Sus ojos estaban fijos en las manos de Saryon.

—¿Qué dice la Profecía, Padre? —preguntó con suavidad—. ¿Dice algo así como: «Y cuando regrese, en su mano llevará la destrucción del mundo»?

Bruscamente, de improviso, Joram echó hacia atrás las mangas de Saryon. Enrojeciendo, éste intentó cubrir sus manos, pero era demasiado tarde; la luz de la luna iluminó las largas y blancas cicatrices de sus muñecas y de sus palmas, los dedos quebrados que habían curado retorcidos y deformados. Joram apretó los labios con expresión torva.

—Nada ha cambiado. Nada cambiará. —Soltando las manos del sacerdote, Joram se alejó caminando por la arena, dirigiéndose hacia el interior, hacia las montañas.

Saryon permaneció junto a Gwendolyn, quien le pedía a la noche que hablara con ella.

—La destrucción no está en mi mano —dijo Joram con amargura. La oscuridad se cerró a su alrededor, el viento que empezaba a soplar borraba el rastro de sus pisadas sobre la arena—. ¡No está en mi mano, sino en la de ellos!

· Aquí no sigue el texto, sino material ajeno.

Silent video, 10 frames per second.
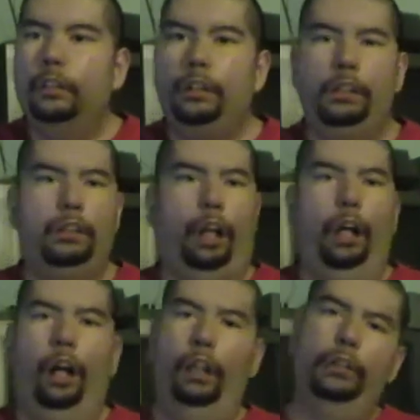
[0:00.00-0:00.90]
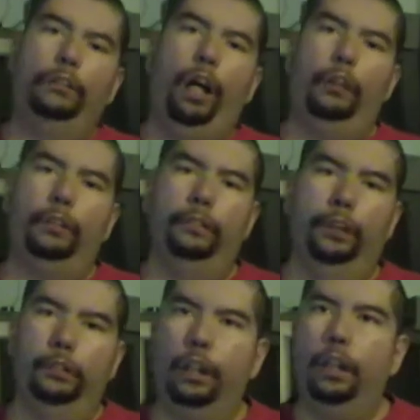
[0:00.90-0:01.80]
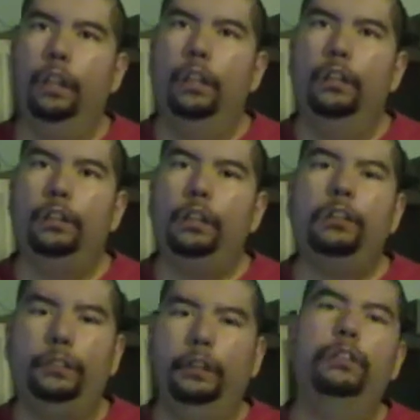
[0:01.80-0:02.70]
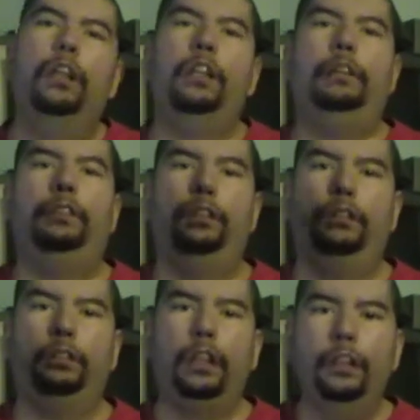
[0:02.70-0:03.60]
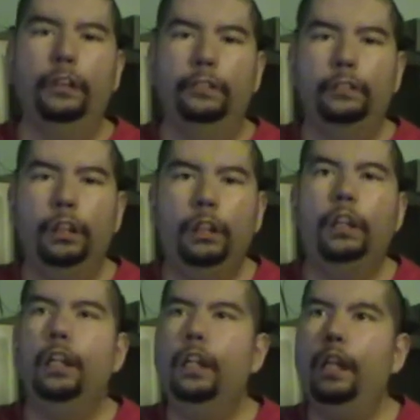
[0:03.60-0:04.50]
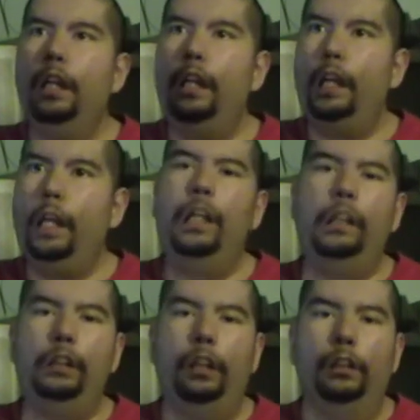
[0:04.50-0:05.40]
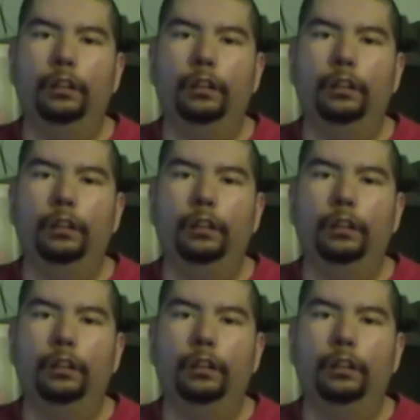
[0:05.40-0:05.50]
this is all about the movie. This is the movie that was filmed in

Volviéndose a medias, miró hacia atrás.

—¿Venís? —preguntó impaciente.

3. El aniversario

—¿Cardinal Radisovik?

El Cardinal levantó la cabeza del libro que estaba leyendo y se volvió para averiguar quién lo llamaba. Parpadeando bajo la brillante luz de primeras horas de la mañana, que se filtraba a través del complejo diseño de la ventana de cristal, vio tan sólo una oscura figura destacándose en el umbral de su estudio.

—Soy Mosiah, Divinidad —repuso el joven, al darse cuenta de que el catalista no lo reconocía—. Espero no molestaros. Si es así, puedo volver en otro...

—No, en absoluto, hijo mío. —El Cardinal cerró su libro, haciéndole una seña con la mano para que se acercara—. Por favor, entra. No te he visto por el palacio últimamente.

—Gracias, Divinidad. Ahora vivo con los Hechiceros —replicó Mosiah, entrando en la habitación—. Lo más cómodo era que me instalara con ellos, ya que mi trabajo me mantiene en la forja la mayor parte del tiempo.